> _Activity_:
Restate all of the entries verbatim.

> _Excerpted records_:
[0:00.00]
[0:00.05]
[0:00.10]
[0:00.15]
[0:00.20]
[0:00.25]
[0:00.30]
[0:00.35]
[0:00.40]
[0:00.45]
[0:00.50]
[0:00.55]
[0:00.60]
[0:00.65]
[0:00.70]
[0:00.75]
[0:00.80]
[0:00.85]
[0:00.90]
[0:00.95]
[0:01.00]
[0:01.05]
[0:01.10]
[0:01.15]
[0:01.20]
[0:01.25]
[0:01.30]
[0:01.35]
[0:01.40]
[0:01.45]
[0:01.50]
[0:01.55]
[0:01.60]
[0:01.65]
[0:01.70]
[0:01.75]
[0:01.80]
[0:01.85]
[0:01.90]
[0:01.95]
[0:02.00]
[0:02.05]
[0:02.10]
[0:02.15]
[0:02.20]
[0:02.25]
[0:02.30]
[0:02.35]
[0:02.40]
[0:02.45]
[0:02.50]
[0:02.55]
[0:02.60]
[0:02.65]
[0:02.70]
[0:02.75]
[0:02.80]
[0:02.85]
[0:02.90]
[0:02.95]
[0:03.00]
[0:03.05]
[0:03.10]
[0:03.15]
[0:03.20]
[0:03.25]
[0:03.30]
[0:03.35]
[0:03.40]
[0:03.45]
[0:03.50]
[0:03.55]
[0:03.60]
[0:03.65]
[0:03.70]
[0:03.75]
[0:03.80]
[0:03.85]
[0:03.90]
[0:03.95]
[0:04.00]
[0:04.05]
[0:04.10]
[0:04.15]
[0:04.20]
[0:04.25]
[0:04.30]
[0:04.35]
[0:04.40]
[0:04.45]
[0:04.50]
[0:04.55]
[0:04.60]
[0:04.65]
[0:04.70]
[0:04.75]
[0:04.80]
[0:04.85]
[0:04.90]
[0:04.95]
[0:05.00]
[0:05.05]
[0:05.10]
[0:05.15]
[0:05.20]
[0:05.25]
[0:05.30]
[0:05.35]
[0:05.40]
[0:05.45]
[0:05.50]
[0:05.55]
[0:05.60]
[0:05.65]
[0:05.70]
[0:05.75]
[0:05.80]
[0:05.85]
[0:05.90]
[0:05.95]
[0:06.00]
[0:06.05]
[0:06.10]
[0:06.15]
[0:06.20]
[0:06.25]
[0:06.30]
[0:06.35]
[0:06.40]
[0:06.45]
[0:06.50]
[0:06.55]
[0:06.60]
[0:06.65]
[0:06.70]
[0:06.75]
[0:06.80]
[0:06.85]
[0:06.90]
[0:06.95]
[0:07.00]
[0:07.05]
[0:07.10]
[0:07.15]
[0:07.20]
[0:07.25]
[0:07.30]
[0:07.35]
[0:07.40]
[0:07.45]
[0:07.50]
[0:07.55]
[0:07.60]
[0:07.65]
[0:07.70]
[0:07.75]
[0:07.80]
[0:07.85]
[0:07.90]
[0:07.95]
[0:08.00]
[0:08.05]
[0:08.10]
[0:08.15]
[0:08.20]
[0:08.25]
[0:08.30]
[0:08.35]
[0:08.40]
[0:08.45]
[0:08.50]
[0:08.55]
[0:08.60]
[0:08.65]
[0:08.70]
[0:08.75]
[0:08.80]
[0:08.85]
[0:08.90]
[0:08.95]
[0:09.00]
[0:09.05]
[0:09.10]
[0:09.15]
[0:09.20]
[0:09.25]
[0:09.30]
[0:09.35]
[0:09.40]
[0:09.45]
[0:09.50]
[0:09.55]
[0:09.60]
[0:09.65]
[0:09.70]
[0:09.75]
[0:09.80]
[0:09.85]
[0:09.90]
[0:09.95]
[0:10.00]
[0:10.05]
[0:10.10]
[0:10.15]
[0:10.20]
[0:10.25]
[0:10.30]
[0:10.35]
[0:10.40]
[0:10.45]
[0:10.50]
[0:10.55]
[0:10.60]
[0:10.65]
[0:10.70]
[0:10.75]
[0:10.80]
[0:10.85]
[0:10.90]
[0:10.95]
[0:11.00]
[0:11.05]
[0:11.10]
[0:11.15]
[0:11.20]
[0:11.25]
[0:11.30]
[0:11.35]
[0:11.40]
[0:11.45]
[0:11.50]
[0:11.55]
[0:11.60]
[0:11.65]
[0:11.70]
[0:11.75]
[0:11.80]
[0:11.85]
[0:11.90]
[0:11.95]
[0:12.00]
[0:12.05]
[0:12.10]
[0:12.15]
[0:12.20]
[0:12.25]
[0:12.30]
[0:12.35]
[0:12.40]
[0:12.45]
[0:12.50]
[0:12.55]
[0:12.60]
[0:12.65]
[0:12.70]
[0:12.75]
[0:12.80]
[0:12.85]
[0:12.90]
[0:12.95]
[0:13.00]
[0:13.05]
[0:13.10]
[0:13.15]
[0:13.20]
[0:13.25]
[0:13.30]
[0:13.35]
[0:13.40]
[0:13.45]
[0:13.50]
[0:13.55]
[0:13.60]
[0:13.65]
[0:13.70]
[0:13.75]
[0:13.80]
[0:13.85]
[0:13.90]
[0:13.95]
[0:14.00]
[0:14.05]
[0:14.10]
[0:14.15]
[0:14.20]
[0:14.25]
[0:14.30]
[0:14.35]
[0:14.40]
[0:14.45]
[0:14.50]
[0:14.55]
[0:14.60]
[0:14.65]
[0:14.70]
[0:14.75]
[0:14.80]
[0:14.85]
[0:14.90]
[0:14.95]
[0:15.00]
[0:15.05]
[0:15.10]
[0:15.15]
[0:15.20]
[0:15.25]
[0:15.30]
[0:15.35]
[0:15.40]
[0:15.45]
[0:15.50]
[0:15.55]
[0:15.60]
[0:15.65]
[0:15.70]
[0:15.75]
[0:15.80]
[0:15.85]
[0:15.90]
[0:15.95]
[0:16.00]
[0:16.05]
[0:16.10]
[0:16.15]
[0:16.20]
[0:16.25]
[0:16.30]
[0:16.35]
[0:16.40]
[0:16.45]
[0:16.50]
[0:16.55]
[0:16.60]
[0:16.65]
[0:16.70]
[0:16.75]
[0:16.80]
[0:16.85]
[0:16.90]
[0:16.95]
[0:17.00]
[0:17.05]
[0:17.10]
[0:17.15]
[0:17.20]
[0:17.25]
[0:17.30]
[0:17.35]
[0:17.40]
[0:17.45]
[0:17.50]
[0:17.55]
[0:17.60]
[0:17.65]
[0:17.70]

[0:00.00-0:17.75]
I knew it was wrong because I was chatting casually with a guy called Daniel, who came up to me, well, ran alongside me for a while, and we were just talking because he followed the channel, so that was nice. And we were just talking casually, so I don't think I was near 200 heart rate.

> _Answer for the task_:
[0:00.00]
[0:00.05]
[0:00.10]
[0:00.15]
[0:00.20]
[0:00.25]
[0:00.30]
[0:00.35]
[0:00.40]
[0:00.45]
[0:00.50]
[0:00.55]
[0:00.60]
[0:00.65]
[0:00.70]
[0:00.75]
[0:00.80]
[0:00.85]
[0:00.90]
[0:00.95]
[0:01.00]
[0:01.05]
[0:01.10]
[0:01.15]
[0:01.20]
[0:01.25]
[0:01.30]
[0:01.35]
[0:01.40]
[0:01.45]
[0:01.50]
[0:01.55]
[0:01.60]
[0:01.65]
[0:01.70]
[0:01.75]
[0:01.80]
[0:01.85]
[0:01.90]
[0:01.95]
[0:02.00]
[0:02.05]
[0:02.10]
[0:02.15]
[0:02.20]
[0:02.25]
[0:02.30]
[0:02.35]
[0:02.40]
[0:02.45]
[0:02.50]
[0:02.55]
[0:02.60]
[0:02.65]
[0:02.70]
[0:02.75]
[0:02.80]
[0:02.85]
[0:02.90]
[0:02.95]
[0:03.00]
[0:03.05]
[0:03.10]
[0:03.15]
[0:03.20]
[0:03.25]
[0:03.30]
[0:03.35]
[0:03.40]
[0:03.45]
[0:03.50]
[0:03.55]
[0:03.60]
[0:03.65]
[0:03.70]
[0:03.75]
[0:03.80]
[0:03.85]
[0:03.90]
[0:03.95]
[0:04.00]
[0:04.05]
[0:04.10]
[0:04.15]
[0:04.20]
[0:04.25]
[0:04.30]
[0:04.35]
[0:04.40]
[0:04.45]
[0:04.50]
[0:04.55]
[0:04.60]
[0:04.65]
[0:04.70]
[0:04.75]
[0:04.80]
[0:04.85]
[0:04.90]
[0:04.95]
[0:05.00]
[0:05.05]
[0:05.10]
[0:05.15]
[0:05.20]
[0:05.25]
[0:05.30]
[0:05.35]
[0:05.40]
[0:05.45]
[0:05.50]
[0:05.55]
[0:05.60]
[0:05.65]
[0:05.70]
[0:05.75]
[0:05.80]
[0:05.85]
[0:05.90]
[0:05.95]
[0:06.00]
[0:06.05]
[0:06.10]
[0:06.15]
[0:06.20]
[0:06.25]
[0:06.30]
[0:06.35]
[0:06.40]
[0:06.45]
[0:06.50]
[0:06.55]
[0:06.60]
[0:06.65]
[0:06.70]
[0:06.75]
[0:06.80]
[0:06.85]
[0:06.90]
[0:06.95]
[0:07.00]
[0:07.05]
[0:07.10]
[0:07.15]
[0:07.20]
[0:07.25]
[0:07.30]
[0:07.35]
[0:07.40]
[0:07.45]
[0:07.50]
[0:07.55]
[0:07.60]
[0:07.65]
[0:07.70]
[0:07.75]
[0:07.80]
[0:07.85]
[0:07.90]
[0:07.95]
[0:08.00]
[0:08.05]
[0:08.10]
[0:08.15]
[0:08.20]
[0:08.25]
[0:08.30]
[0:08.35]
[0:08.40]
[0:08.45]
[0:08.50]
[0:08.55]
[0:08.60]
[0:08.65]
[0:08.70]
[0:08.75]
[0:08.80]
[0:08.85]
[0:08.90]
[0:08.95]
[0:09.00]
[0:09.05]
[0:09.10]
[0:09.15]
[0:09.20]
[0:09.25]
[0:09.30]
[0:09.35]
[0:09.40]
[0:09.45]
[0:09.50]
[0:09.55]
[0:09.60]
[0:09.65]
[0:09.70]
[0:09.75]
[0:09.80]
[0:09.85]
[0:09.90]
[0:09.95]
[0:10.00]
[0:10.05]
[0:10.10]
[0:10.15]
[0:10.20]
[0:10.25]
[0:10.30]
[0:10.35]
[0:10.40]
[0:10.45]
[0:10.50]
[0:10.55]
[0:10.60]
[0:10.65]
[0:10.70]
[0:10.75]
[0:10.80]
[0:10.85]
[0:10.90]
[0:10.95]
[0:11.00]
[0:11.05]
[0:11.10]
[0:11.15]
[0:11.20]
[0:11.25]
[0:11.30]
[0:11.35]
[0:11.40]
[0:11.45]
[0:11.50]
[0:11.55]
[0:11.60]
[0:11.65]
[0:11.70]
[0:11.75]
[0:11.80]
[0:11.85]
[0:11.90]
[0:11.95]
[0:12.00]
[0:12.05]
[0:12.10]
[0:12.15]
[0:12.20]
[0:12.25]
[0:12.30]
[0:12.35]
[0:12.40]
[0:12.45]
[0:12.50]
[0:12.55]
[0:12.60]
[0:12.65]
[0:12.70]
[0:12.75]
[0:12.80]
[0:12.85]
[0:12.90]
[0:12.95]
[0:13.00]
[0:13.05]
[0:13.10]
[0:13.15]
[0:13.20]
[0:13.25]
[0:13.30]
[0:13.35]
[0:13.40]
[0:13.45]
[0:13.50]
[0:13.55]
[0:13.60]
[0:13.65]
[0:13.70]
[0:13.75]
[0:13.80]
[0:13.85]
[0:13.90]
[0:13.95]
[0:14.00]
[0:14.05]
[0:14.10]
[0:14.15]
[0:14.20]
[0:14.25]
[0:14.30]
[0:14.35]
[0:14.40]
[0:14.45]
[0:14.50]
[0:14.55]
[0:14.60]
[0:14.65]
[0:14.70]
[0:14.75]
[0:14.80]
[0:14.85]
[0:14.90]
[0:14.95]
[0:15.00]
[0:15.05]
[0:15.10]
[0:15.15]
[0:15.20]
[0:15.25]
[0:15.30]
[0:15.35]
[0:15.40]
[0:15.45]
[0:15.50]
[0:15.55]
[0:15.60]
[0:15.65]
[0:15.70]
[0:15.75]
[0:15.80]
[0:15.85]
[0:15.90]
[0:15.95]
[0:16.00]
[0:16.05]
[0:16.10]
[0:16.15]
[0:16.20]
[0:16.25]
[0:16.30]
[0:16.35]
[0:16.40]
[0:16.45]
[0:16.50]
[0:16.55]
[0:16.60]
[0:16.65]
[0:16.70]
[0:16.75]
[0:16.80]
[0:16.85]
[0:16.90]
[0:16.95]
[0:17.00]
[0:17.05]
[0:17.10]
[0:17.15]
[0:17.20]
[0:17.25]
[0:17.30]
[0:17.35]
[0:17.40]
[0:17.45]
[0:17.50]
[0:17.55]
[0:17.60]
[0:17.65]
[0:17.70]

[0:00.00-0:17.75]
I knew it was wrong because I was chatting casually with a guy called Daniel, who came up to me, well, ran alongside me for a while, and we were just talking because he followed the channel, so that was nice. And we were just talking casually, so I don't think I was near 200 heart rate.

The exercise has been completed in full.